The team behind decentralized finance (DeFi) protocol Balancer published a preliminary post-mortem report on Wednesday, detailing the cause of an exploit that siphoned $116 million across DeFi markets.
Balancer was hit by a sophisticated code exploit on Monday that affected Balancer v2 Stable Pools and Composable Stable v5 pools. All other pool types remained unaffected, according to the report.

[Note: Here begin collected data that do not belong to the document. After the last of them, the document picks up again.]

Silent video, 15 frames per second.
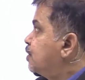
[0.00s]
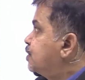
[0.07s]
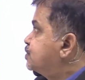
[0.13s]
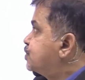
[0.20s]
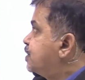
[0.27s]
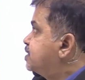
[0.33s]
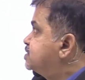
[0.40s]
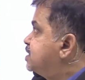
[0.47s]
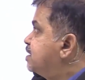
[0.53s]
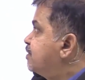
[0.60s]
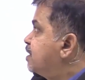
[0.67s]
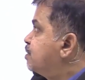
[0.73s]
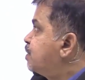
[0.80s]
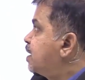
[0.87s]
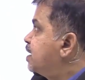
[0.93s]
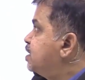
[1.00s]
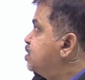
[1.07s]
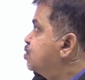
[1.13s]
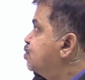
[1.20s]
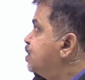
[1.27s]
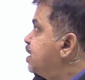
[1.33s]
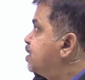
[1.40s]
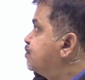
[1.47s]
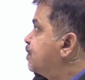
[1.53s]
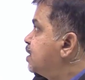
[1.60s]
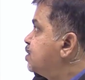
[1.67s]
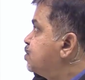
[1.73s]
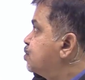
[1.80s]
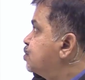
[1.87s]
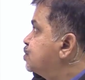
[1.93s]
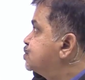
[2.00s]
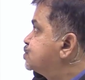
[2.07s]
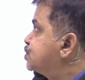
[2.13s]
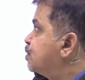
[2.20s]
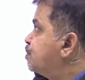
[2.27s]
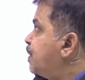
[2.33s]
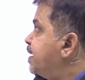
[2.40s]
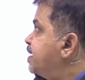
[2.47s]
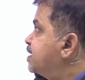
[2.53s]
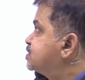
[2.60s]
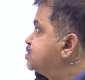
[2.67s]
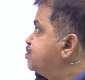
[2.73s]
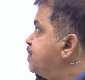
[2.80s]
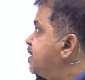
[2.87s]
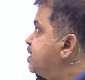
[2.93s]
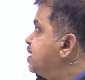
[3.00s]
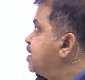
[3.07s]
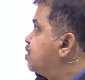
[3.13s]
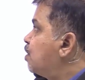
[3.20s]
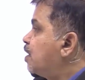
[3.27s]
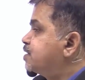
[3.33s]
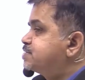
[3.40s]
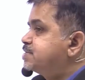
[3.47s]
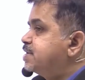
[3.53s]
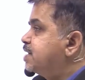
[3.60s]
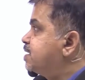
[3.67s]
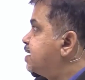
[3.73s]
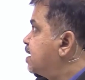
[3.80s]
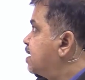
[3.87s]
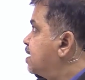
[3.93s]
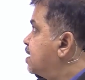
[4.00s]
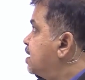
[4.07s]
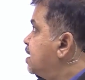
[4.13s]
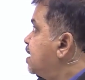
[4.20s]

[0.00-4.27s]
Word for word: So, is given by u equal to so minus p e cos theta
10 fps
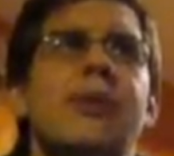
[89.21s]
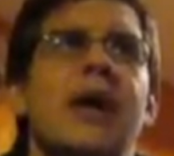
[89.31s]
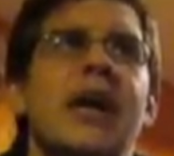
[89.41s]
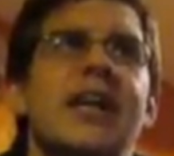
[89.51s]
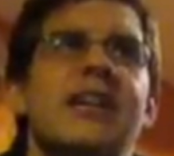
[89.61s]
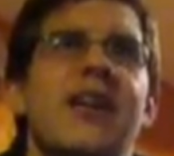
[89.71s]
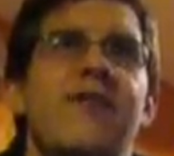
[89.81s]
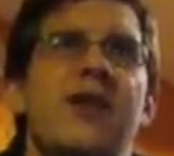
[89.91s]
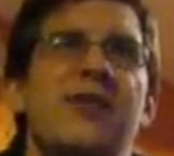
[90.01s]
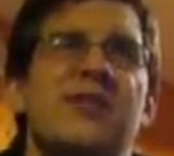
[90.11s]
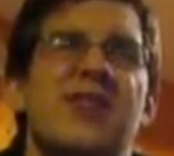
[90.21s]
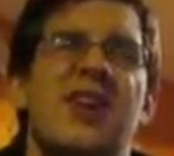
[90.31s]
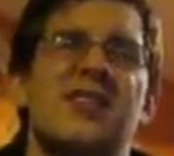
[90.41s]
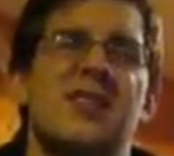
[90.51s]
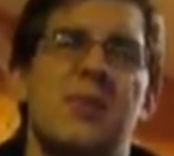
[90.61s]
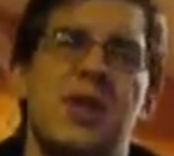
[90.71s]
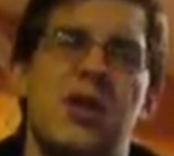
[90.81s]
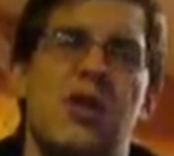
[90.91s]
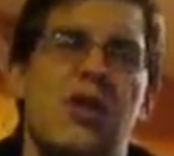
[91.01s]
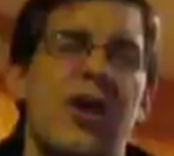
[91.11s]
but if you saw some of the
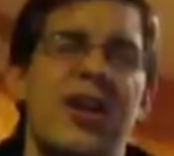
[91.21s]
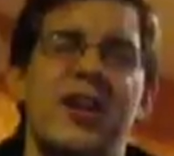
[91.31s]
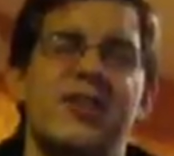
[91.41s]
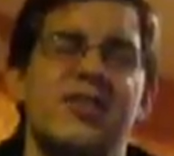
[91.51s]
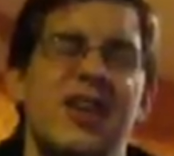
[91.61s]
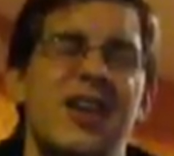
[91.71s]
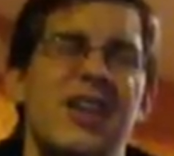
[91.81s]
goriness,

The hacker utilized a combination of BatchSwaps, which allow users to bundle multiple actions into a single transaction, including flashloans. Flashloans are short-term loans borrowed and repaid within the same transaction. The exploit also involved manipulating the upscale rounding function that affects EXACT_OUT swaps in the Stable Pools.
The rounding function is designed to round down when token prices are an input. However, the hacker successfully manipulated these rounding values. In conjunction with the BatchSwap feature, this allowed the perpetrator to drain funds from the stable pools. The Balancer team stated:
“In many instances, the exploited funds remained within the Vault as internal balances before being withdrawn in subsequent transactions.”
This hack serves as a critical reminder that hot wallets, liquidity pools, and on-chain funds exposed to the internet are vulnerable to evolving cybersecurity threats from hackers. This necessitates that crypto users and blockchain developers practice caution in protecting their assets.
Industry Collaboration and Response to the Exploit
The hackers were likely highly skilled professionals who prepared for months before executing their attack. They reportedly used a series of 0.1 Ether (ETH) Tornado Cash deposits to fund the attack, aiming to avoid detection.
Balancer collaborated with cybersecurity partners and other crypto protocols to recover or freeze a portion of the stolen funds. This included 5,041 StakeWise Staked ETH (osETH), valued at approximately $19 million, and 13,495 osGNO tokens, valued at up to $2 million.
The Balancer team has paused all affected pools and disabled the creation of new "vulnerable" pools until the security issue is resolved.
Balancer offered a 20% white hat bounty to ethical hackers and the perpetrator for the return of the stolen funds. As of this writing, no one had claimed the bounty.